UF alumnus and professor to be inducted into 2019 Florida Inventors Hall of Fame

UF alumnus Chris Malachowsky and UF chemistry professor Richard Yost will be inducted into the Florida Inventors Hall of Fame this year. 

UF will reach double digits in the Florida Inventors Hall of Fame.

On March 26, the Hall of Fame announced that a UF alumnus and a UF professor will be inducted into the 2019 cohort. Eight other UF affiliated individuals are already inducted, said Holly Behrend, the program manager for the Florida Inventors Hall of Fame. The duo will be inducted Sept. 20.

“Inventions have to have a significant impact on society and be commercialized in some way,” Behrend said. “It doesn’t have to be something new. It can just spark something else.”

Richard Yost, a UF chemistry professor, was selected for his invention of the triple quadrupole mass spectrometer, an instrument used to determine a molecule’s structure, Yost said. His invention, which is used daily in drug development, disease testing, food safety and environmental studies, generates over $1 billion in annual sales, he said.

Chris Malachowsky, an alumnus of the UF College of Engineering and co-founder of the Fortune 1000 technology company NVIDIA, was selected for his invention of the graphics processing unit, which creates interactive graphics, Behrend said.

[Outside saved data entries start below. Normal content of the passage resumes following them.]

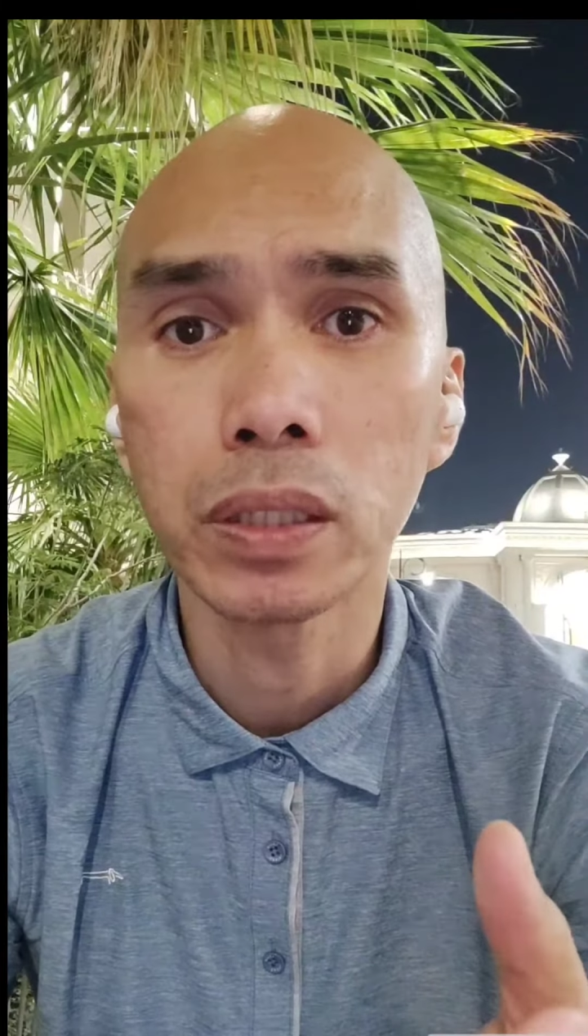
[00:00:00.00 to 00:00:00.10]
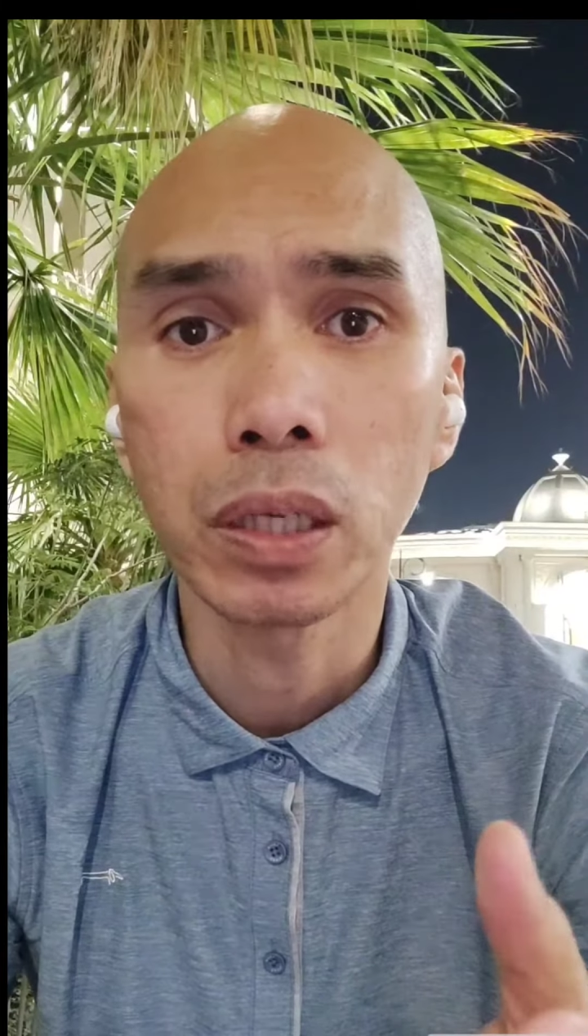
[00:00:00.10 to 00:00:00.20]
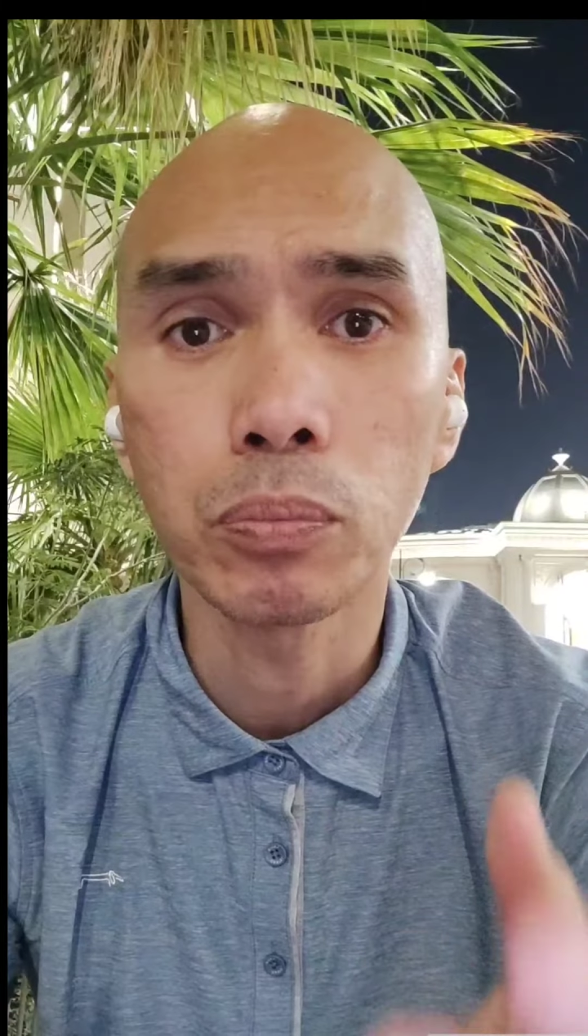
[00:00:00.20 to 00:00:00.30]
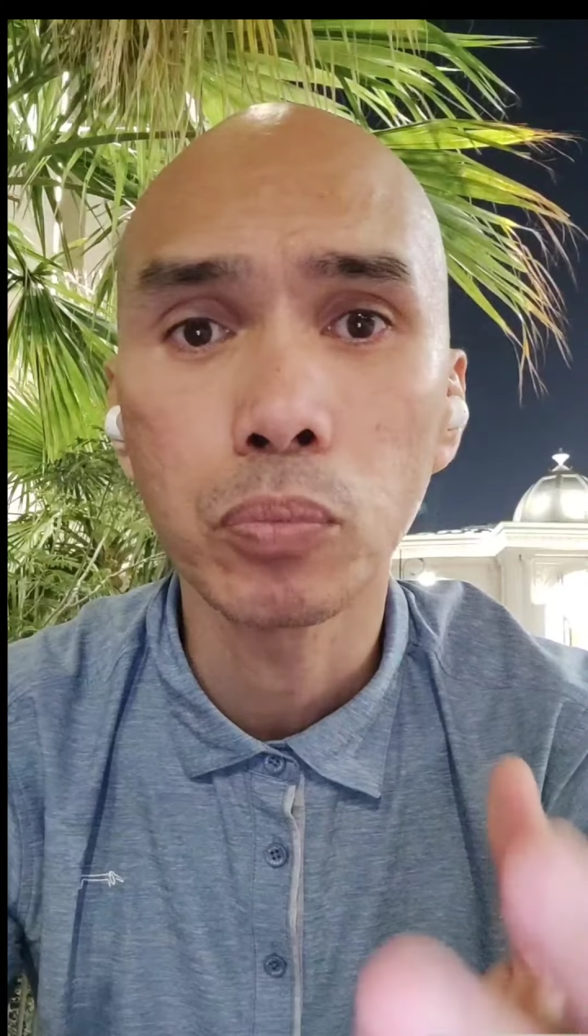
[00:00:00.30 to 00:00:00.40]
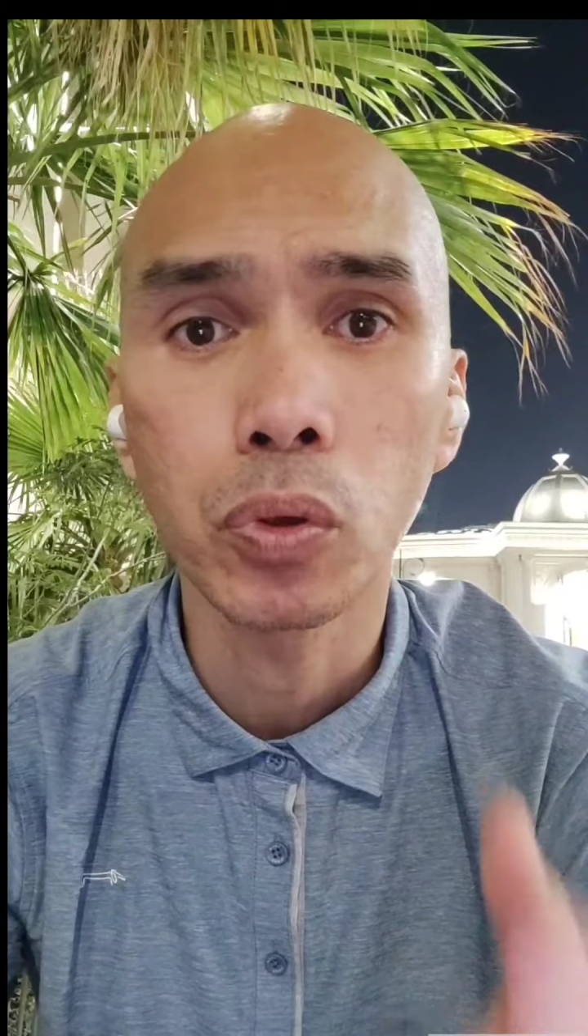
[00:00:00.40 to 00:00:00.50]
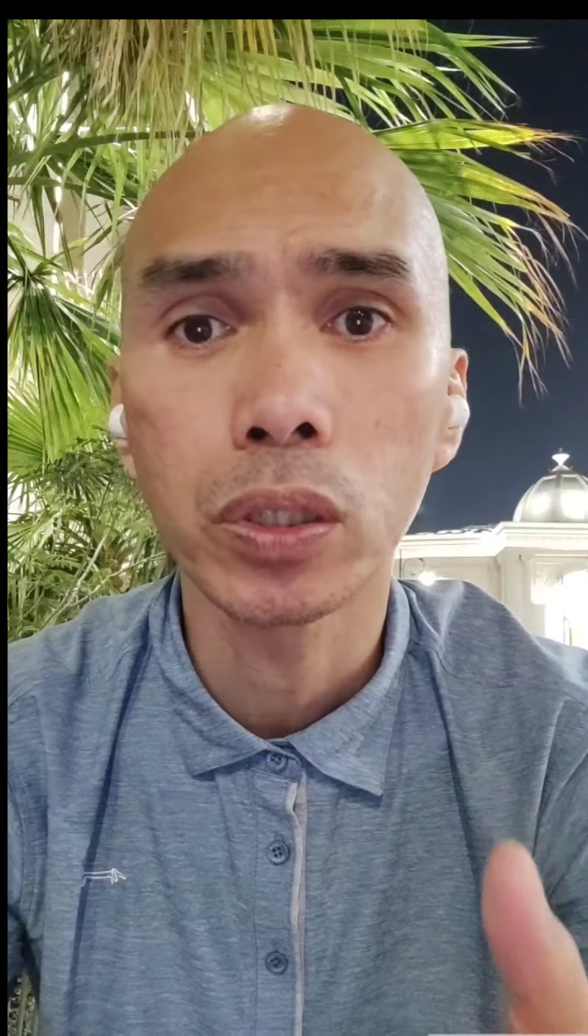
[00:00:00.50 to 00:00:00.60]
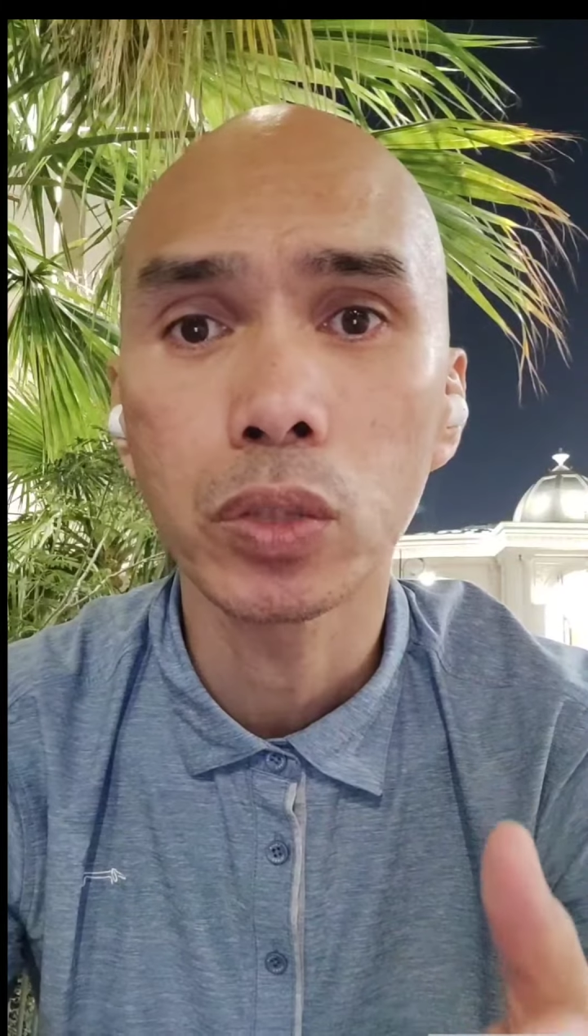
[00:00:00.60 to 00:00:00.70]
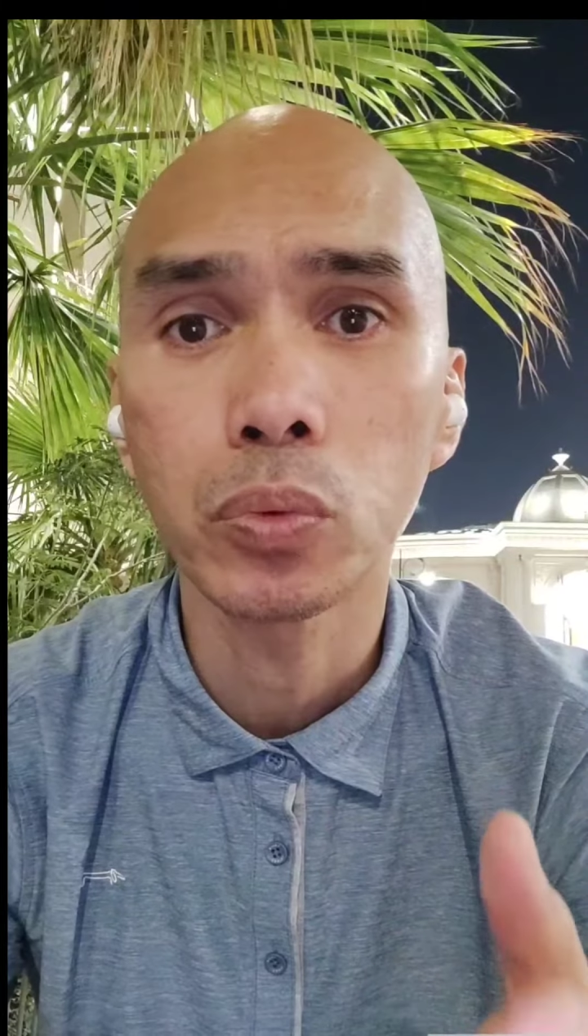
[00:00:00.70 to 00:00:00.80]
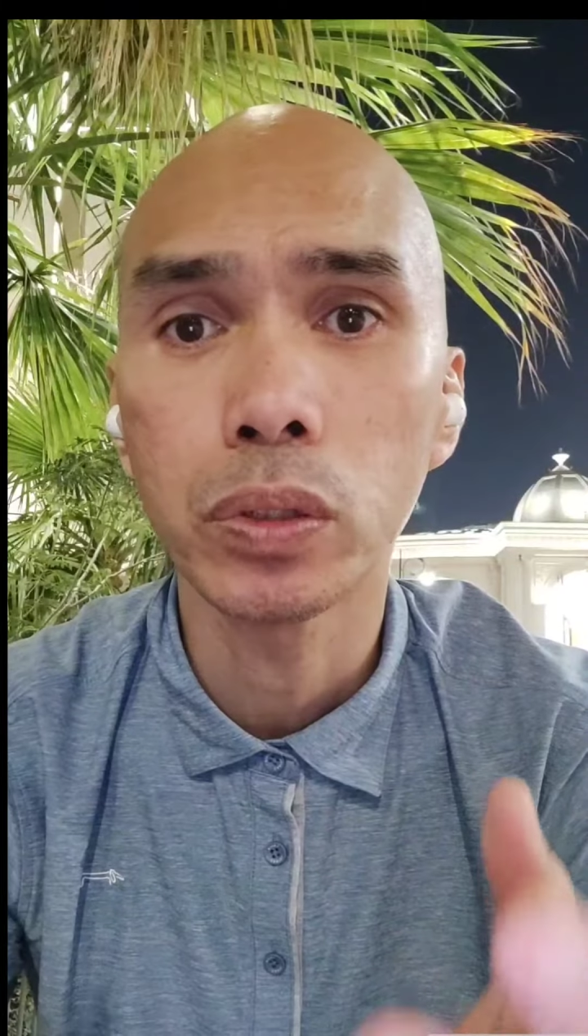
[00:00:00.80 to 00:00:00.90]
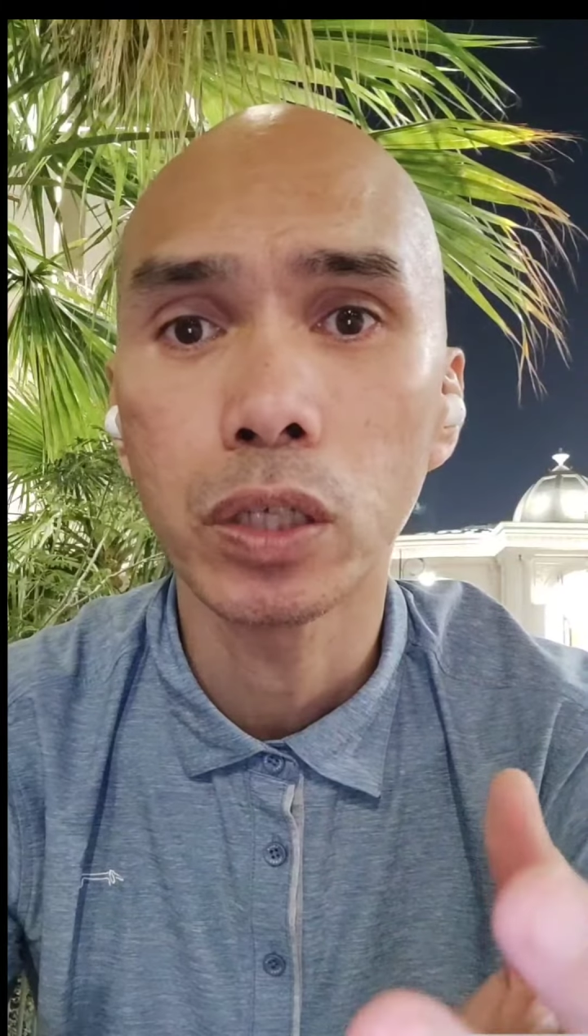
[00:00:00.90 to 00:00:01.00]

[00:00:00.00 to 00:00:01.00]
employees with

Other notable inductees include Herbert Wertheim for his invention of the ultraviolet light dye absorbers for eyeglass lenses and Robert Cade for Gatorade, Behrend said.

The list, which started in 2013 and now has more than 40 people, brings innovative talent in Florida to light, Behrend said. The selection committee doesn’t share why it chooses candidates but says that it’s difficult to choose between inventors.

Candidates must have at least one U.S. patent, be affiliated with Florida and be nominated by someone, Behrend said.

About six to eight people are inducted into the list each year, Behrend said.

“This is a great recognition for the development of innovative instruments and their impact on science and human health,” Yost said.